**Requirement:** Pictures aside, write out every record exactly as it appears.

>>>>>

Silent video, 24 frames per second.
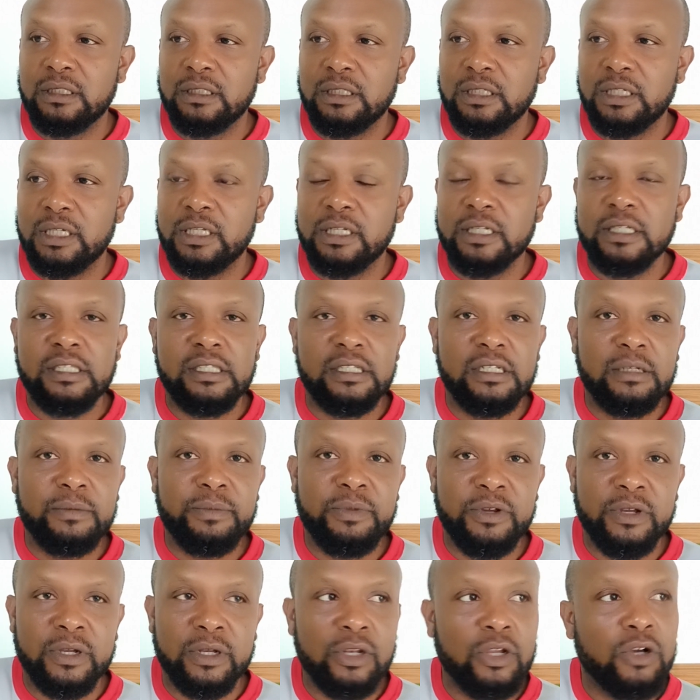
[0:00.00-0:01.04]
in this little
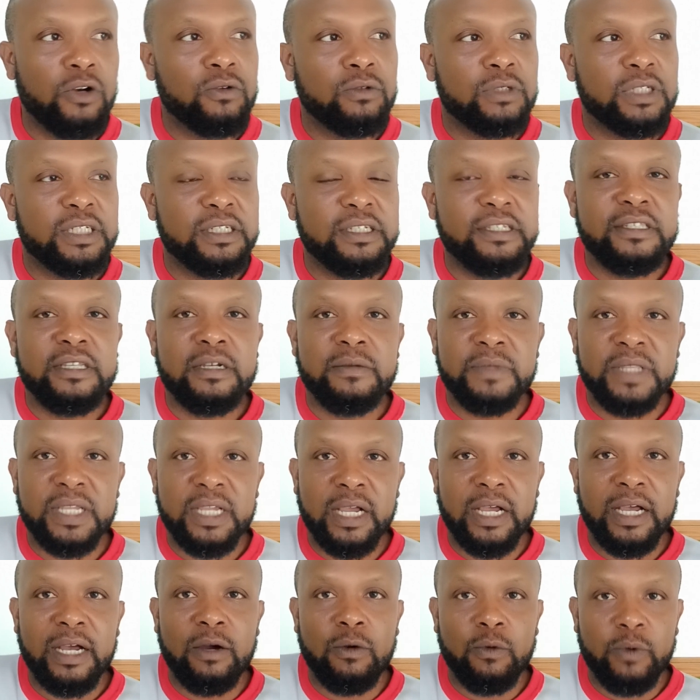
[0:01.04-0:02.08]
period now, this is
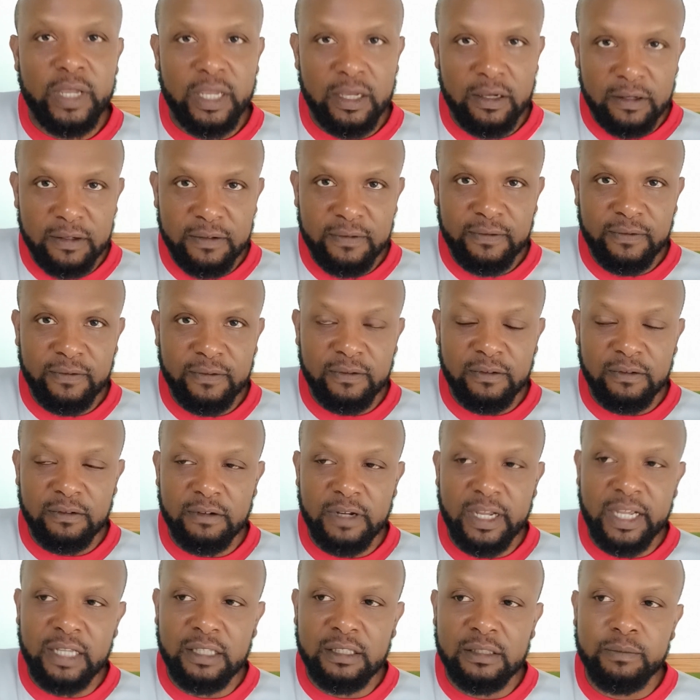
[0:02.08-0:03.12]
something I'm aware of,
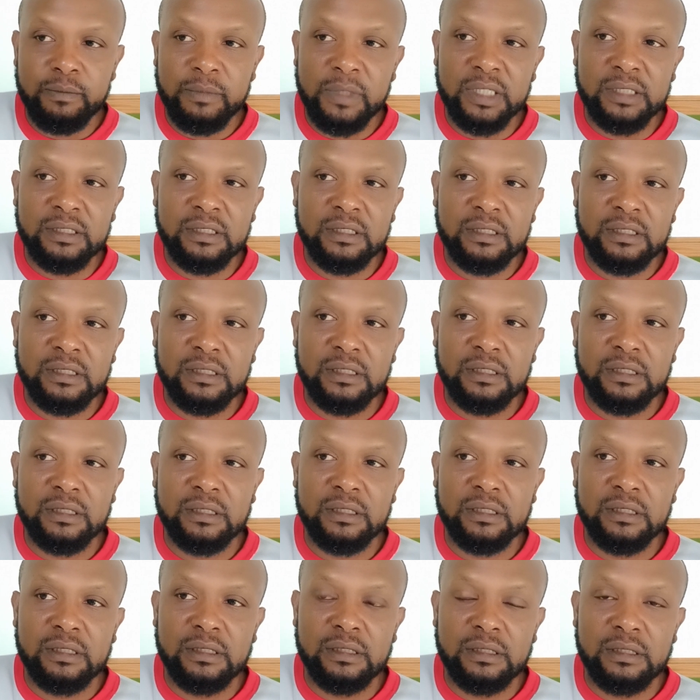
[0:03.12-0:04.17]
right? But
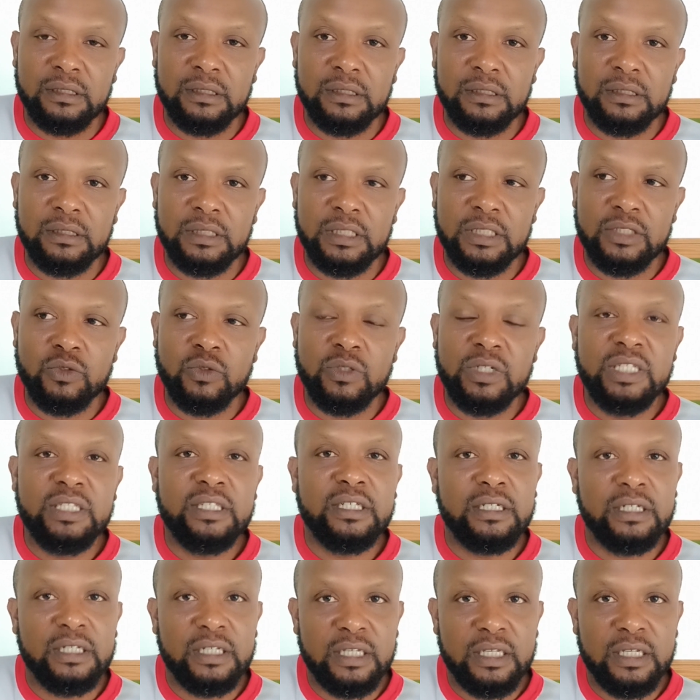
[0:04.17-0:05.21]
it's only
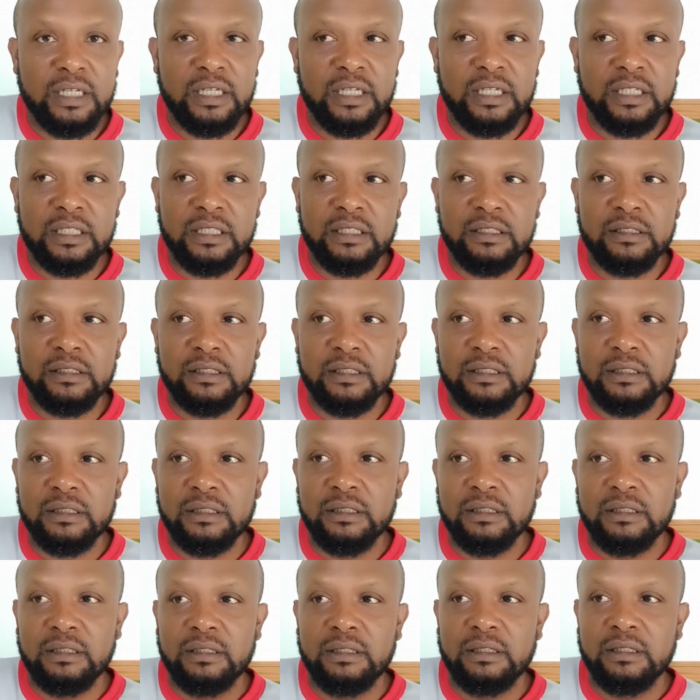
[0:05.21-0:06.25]
today it
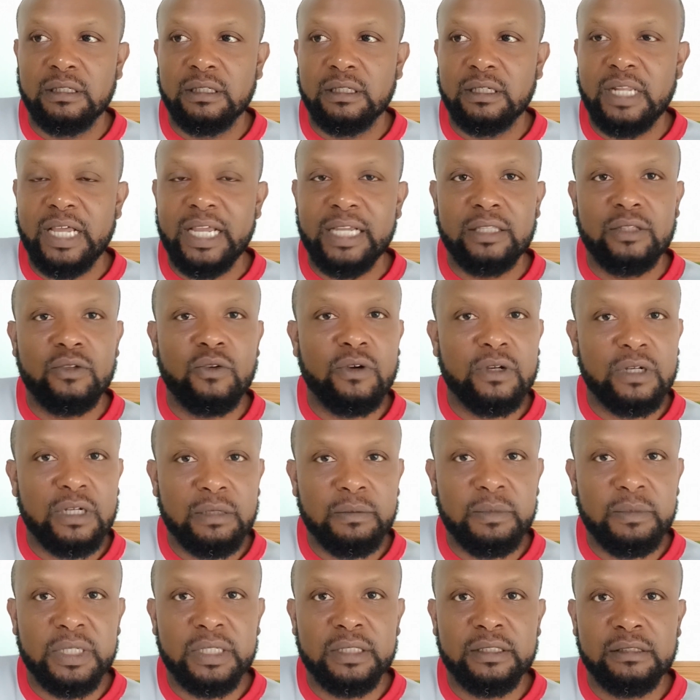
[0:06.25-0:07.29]
like dawned
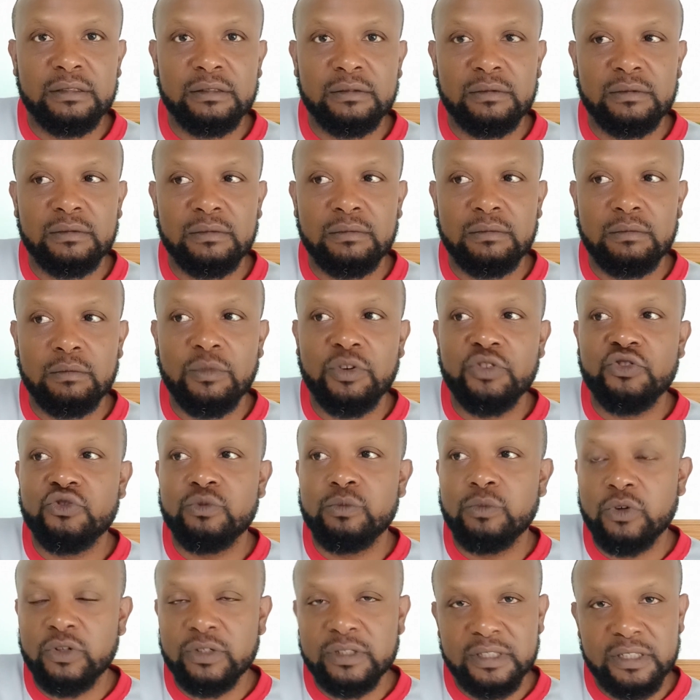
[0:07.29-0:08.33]
on me much
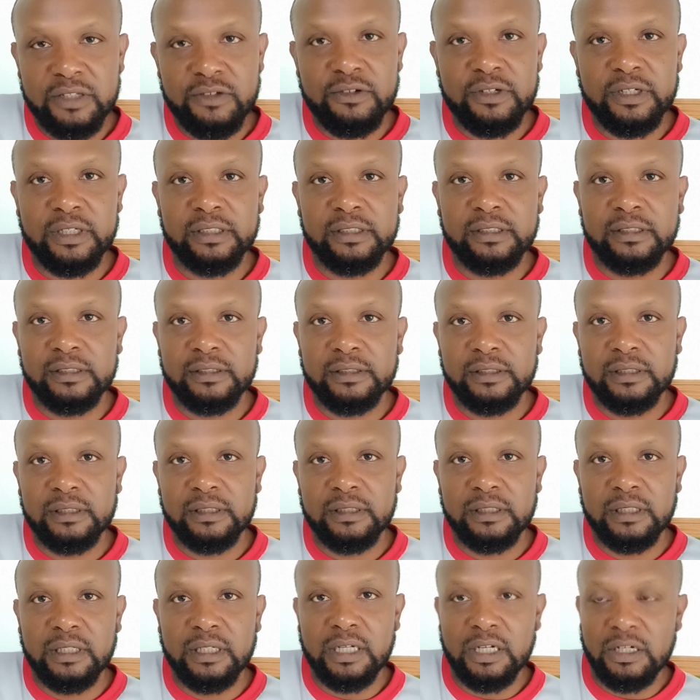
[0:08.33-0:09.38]
more serious.
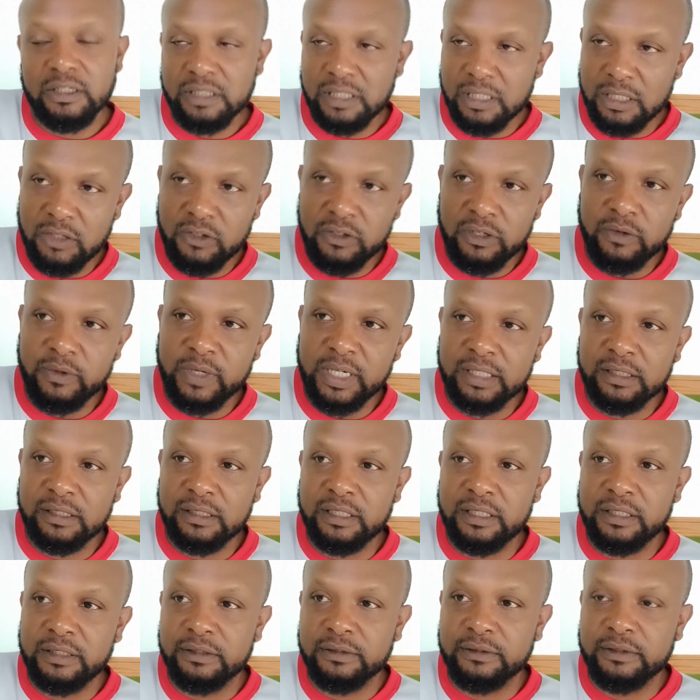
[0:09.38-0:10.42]
And I'll tell you what I
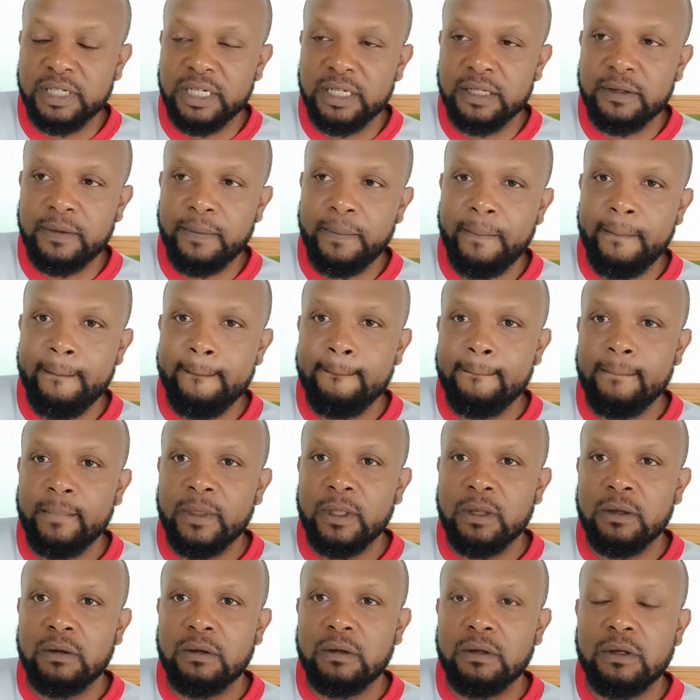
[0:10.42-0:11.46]
say, right?
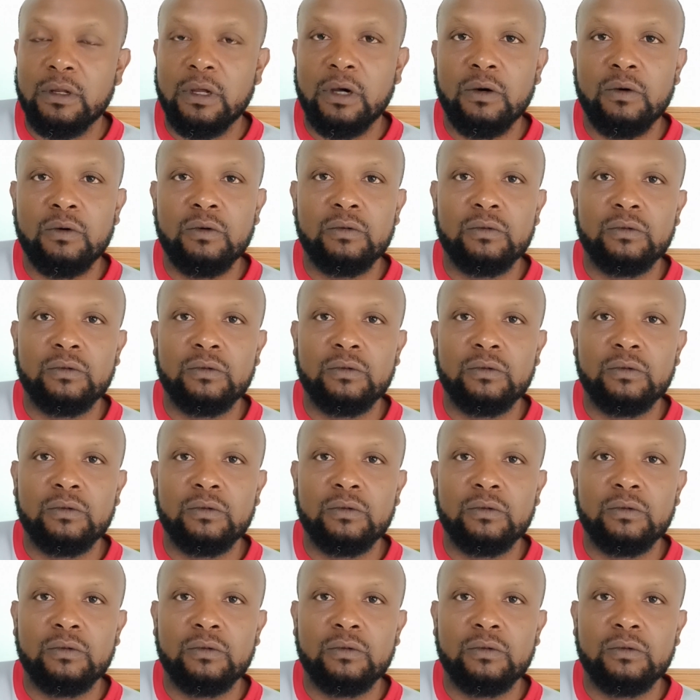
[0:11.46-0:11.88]
Now,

<<<<<

**Task answer:**
Silent video, 24 frames per second.
[0:00.00-0:01.04]
in this little
[0:01.04-0:02.08]
period now, this is
[0:02.08-0:03.12]
something I'm aware of,
[0:03.12-0:04.17]
right? But
[0:04.17-0:05.21]
it's only
[0:05.21-0:06.25]
today it
[0:06.25-0:07.29]
like dawned
[0:07.29-0:08.33]
on me much
[0:08.33-0:09.38]
more serious.
[0:09.38-0:10.42]
And I'll tell you what I
[0:10.42-0:11.46]
say, right?
[0:11.46-0:11.88]
Now,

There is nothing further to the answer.